You’ve been logging your miles religiously and are following your diet to a tee. But the scale won’t budge. What gives?!
Sometimes, even when we’re doing what we think is best for our health, fitness, and/or weight loss goals, we’ll still missing a piece of the puzzle. If you’re struggling to meet your next weight goal or can’t seem to bust through a current plateau, today’s post has your name written all over it!
You’re Eating the Same Foods or Doing the Same Workout Over and Over Again
Imagine I told you to do 20 squats every day for seven days. The first day might be super challenging and so would the day after that. But by the fifth day, you’d probably be doing those 20 squats like it was no body’s business. Does this sound like you?
Sure, being able to do an exercise you weren’t able to do before does show your increased endurance and strength. But doing the same exercises over and over again isn’t going to improve performance. At some point, and this point varies for everyone in their exercise journey, we stop seeing results even when we’re doing the same cardio and strength training exercises we’ve been doing for weeks or even months.
The answer? Switch up your routine every 4-6 weeks. This might mean changing the order of the exercises, the amount of weight you’re using in each exercise, the amount of repetitions you’re completing, or even doing a new routine altogether! Changing your routine at consistent intervals ensures you’ll keep seeing results and bust through plateaus.
Believe it or not, the same problems you experience with exercise also applies to food.
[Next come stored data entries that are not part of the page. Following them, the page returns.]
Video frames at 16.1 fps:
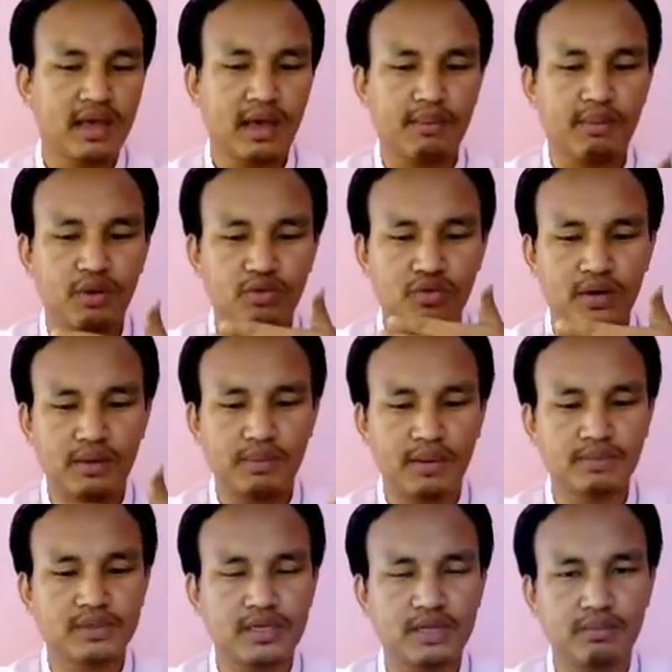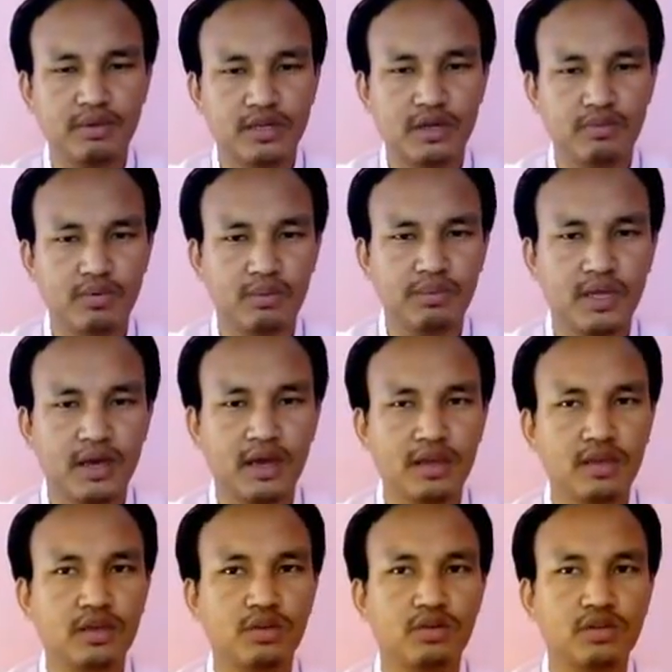About 25 centimeters from the
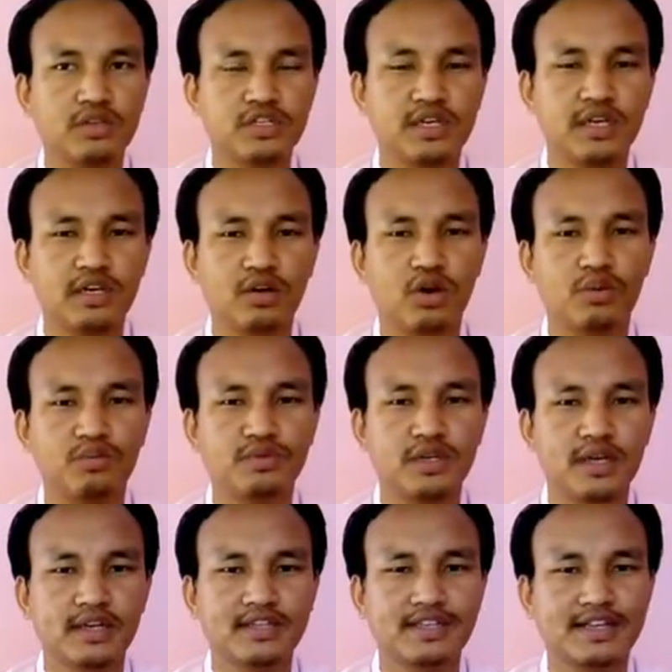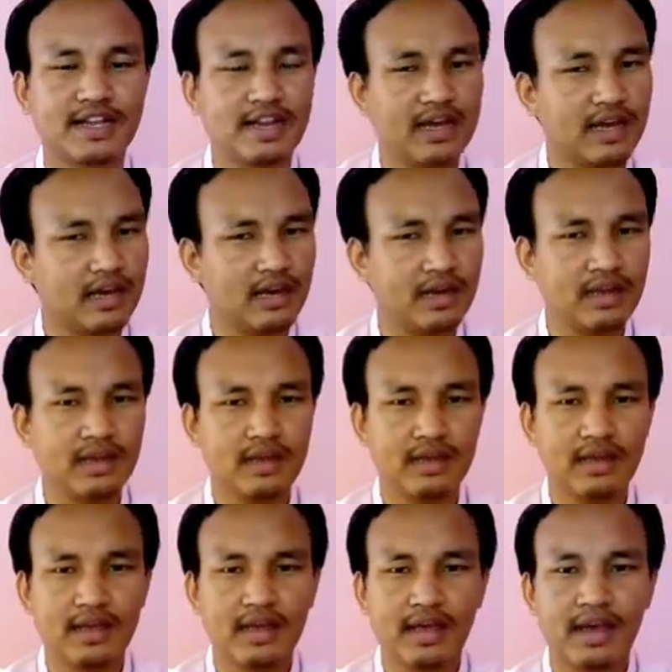eye, you will see objects clearly
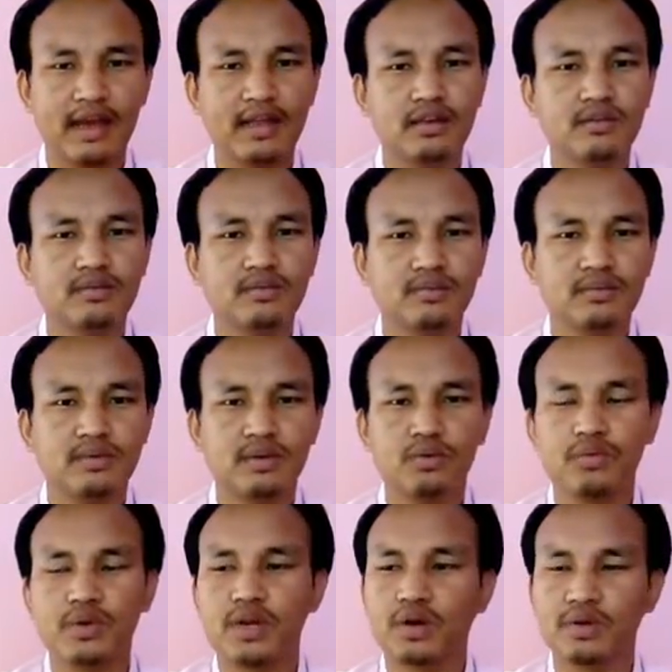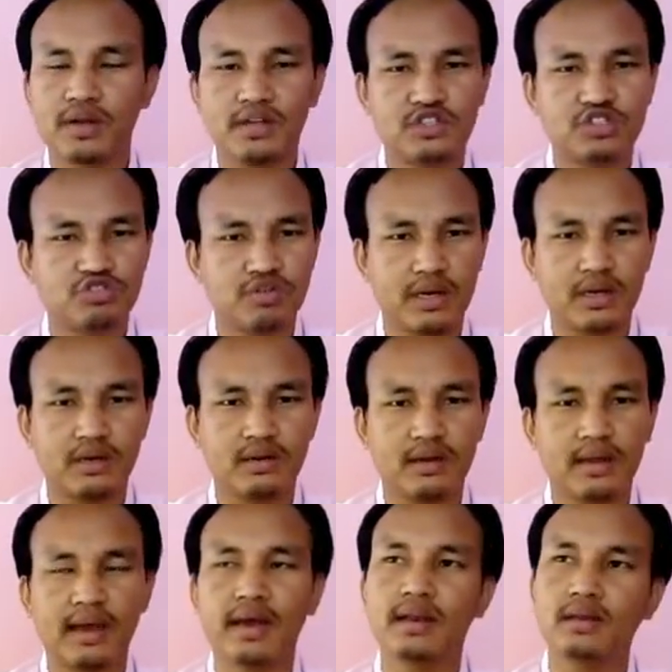and without any strain.
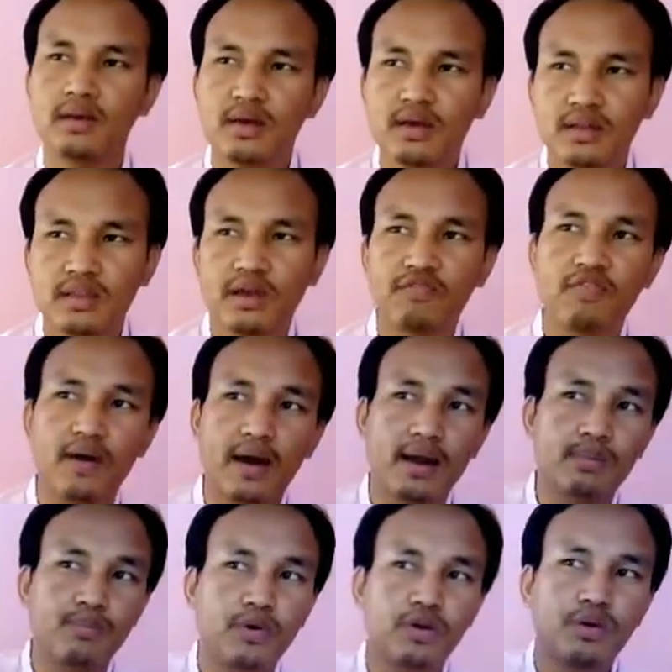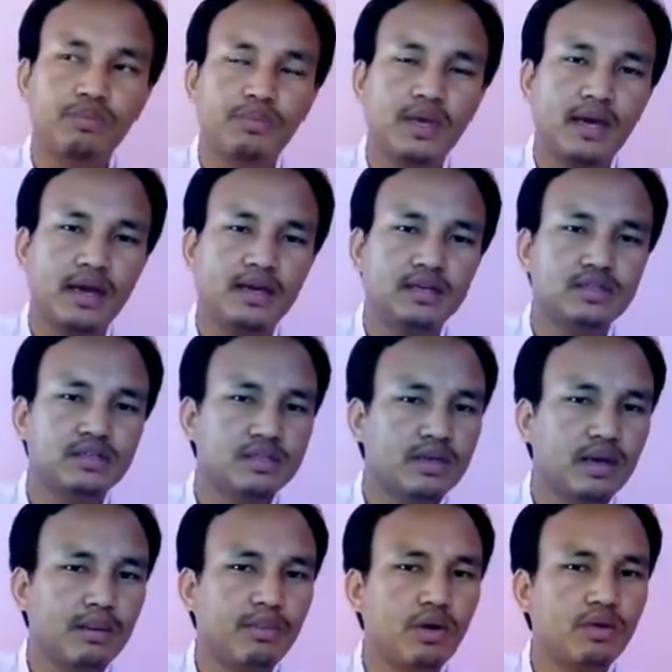And the far point of the eye is
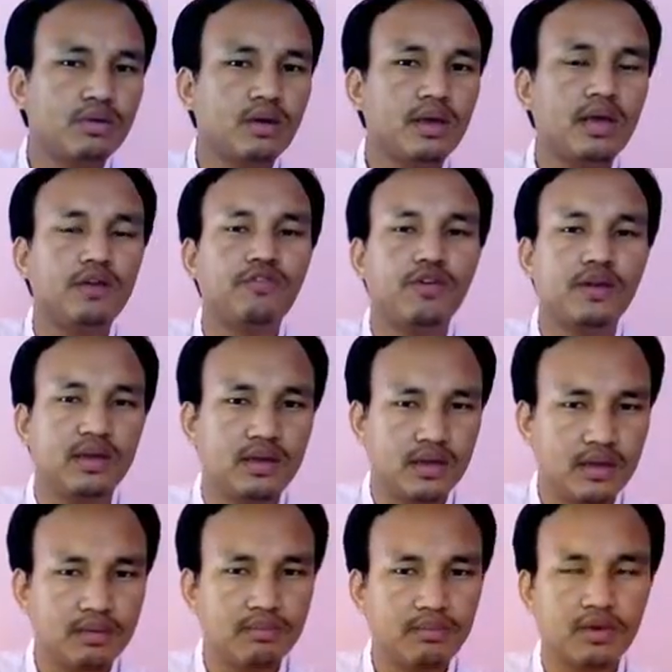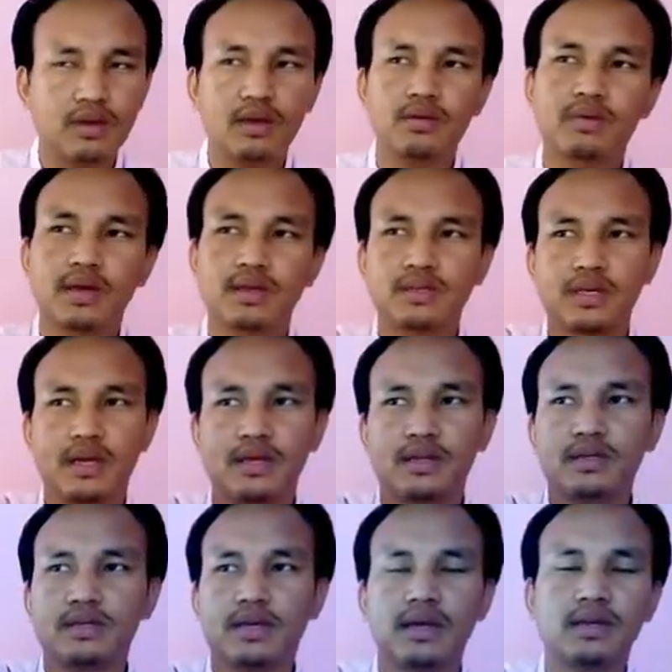about infinity. Okay, you can say it
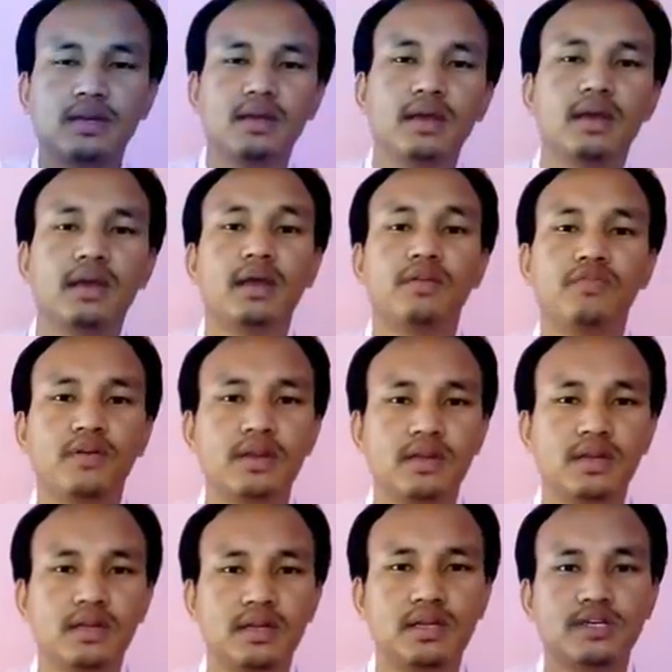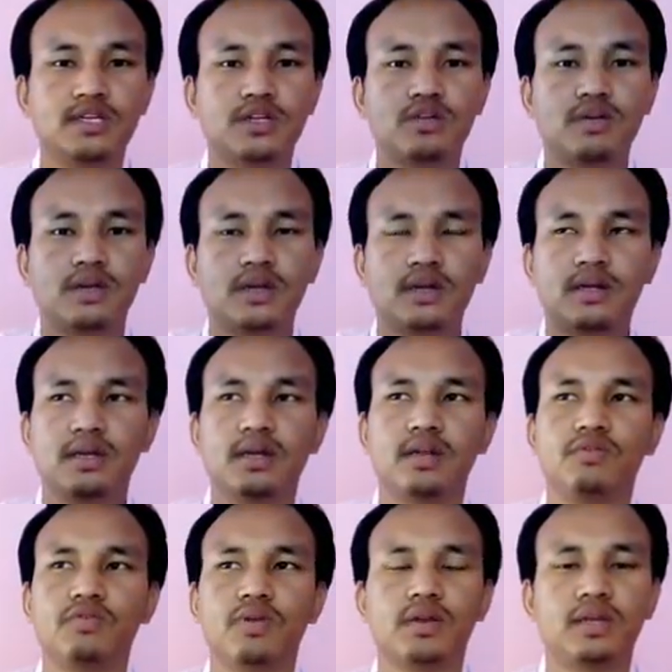is at infinity. It is situated at
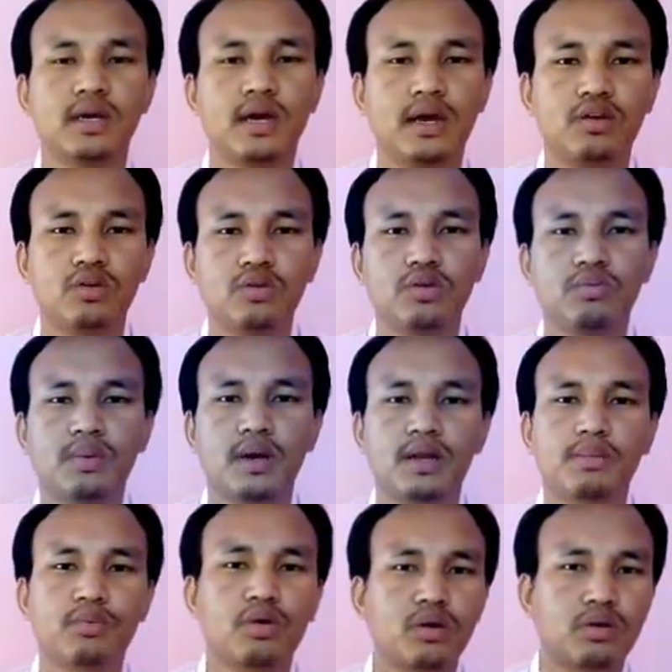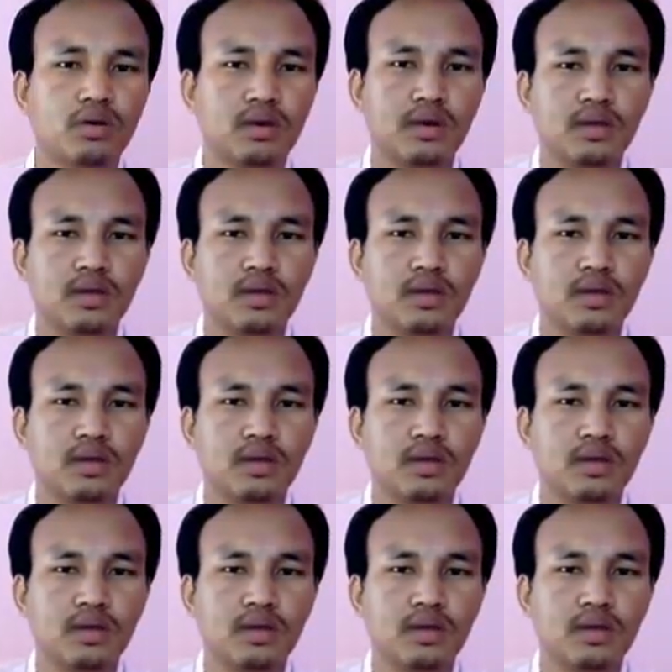infinity. I know you might have got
Eating the same things every day might work for a while to get you on a regimented schedule and develop good eating patterns, but over time this way of eating can lead to deficiencies or a case of what I call repeat-eater-syndrome.
The solution to this situation is, like exercise, to continue to incorporate new foods into your diet. Maybe you mornings you eat berries with breakfast, and other mornings you eat apples or bananas. Maybe instead of eating a turkey sandwich for lunch every day, some days you alternate between low-sodium ham and low-sodium roast beef. Maybe you rotate the greens you eat in your salads every week. Bottom line, working new foods into your diet on a periodic basis helps bust through plateaus, gives you more variety in your diet, and actually HELPS you stick to your diet in the long-term.
You’re Not Keeping Track of Things
I’m not saying you need to become an obsessive freak about your diet and exercise habits. But I’m a big believer in ‘you bite it, you write it.’ That is, keeping a food diary is a easy, inexpensive, and simple way to track your eating habits and identify potential pitfalls.
You might ask why I’m not a huge fan of using apps like My Fitness Pal or Livestrong. Sure, if these work for you, by all means use them. But the thing with writing is that the very act of writing stimulates consciousness of your eating behavior.
Take a minute to read that sentence again. Heck, I’ll even write it again. The act of writing down what you eat stimulates consciousness of your eating behavior.
What this means is that writing down your daily intake allows you to look at yourself more objectively. Instead of giving yourself license to eat that slice of chocolate cake that you really shouldn’t, you’ll instead become much more aware of the food choices you make.
The good news is you don’t need to be a slave to your food diary, and that’s not something I intend at all. I realize weddings, weekend getaways, and life get in the way. Trying keeping a food journal and logging what you eat for a couple of weeks. After that, go back and assess what you ate. Did you meet your daily calorie goal? Do you think you got enough protein? Did you realize you didn’t really track anything lol? Keep questions like this in mind when you take the moment to assess what/how you ate.
You Throw Two Sheets To the Wind When There’s a Wedding, Party, Insert-Special-Event-Here
I’m all for a good birthday party, family gathering, or other celebration that involves food, drink, or both. But just because you’re at an event, doesn’t mean your goals should be placed on the back burner. You can still participate in social events AND still be working towards your goals.
Moreover, I know cheat meals are a really popular food/nutrition trend these days. While I can’t say I’m for or against them, in my experience they derail a lot of my clients, and it sometimes takes them days or weeks to get back on track.
If the idea of being a social Neanderthal doesn’t appeal to you, but you also aren’t crazy about cheat meals, try the following strategies:
- Eat before the event, or bring a healthy dish to share.
- Sip on water instead of fancy cocktails or soda.
- Try non-food activities! Everything in today’s society and culture is always about food or eating. Why not try a hike, a day in the park, or even a late night movie instead?
- Fill up on higher fiber fruits and veggies. Avoid foods loaded with a majority of calories coming from refined sugar or excess fat.
- If you do want to eat a favorite food (e.g. a slice of cake), eat a reasonable portion and don’t emotionally/mentally beat yourself up about it afterwards.
Getting healthy isn’t a one-size-fits-all approach. Try these tips and see if you’re making a common mistake that usually isn’t talked about in the health and fitness community!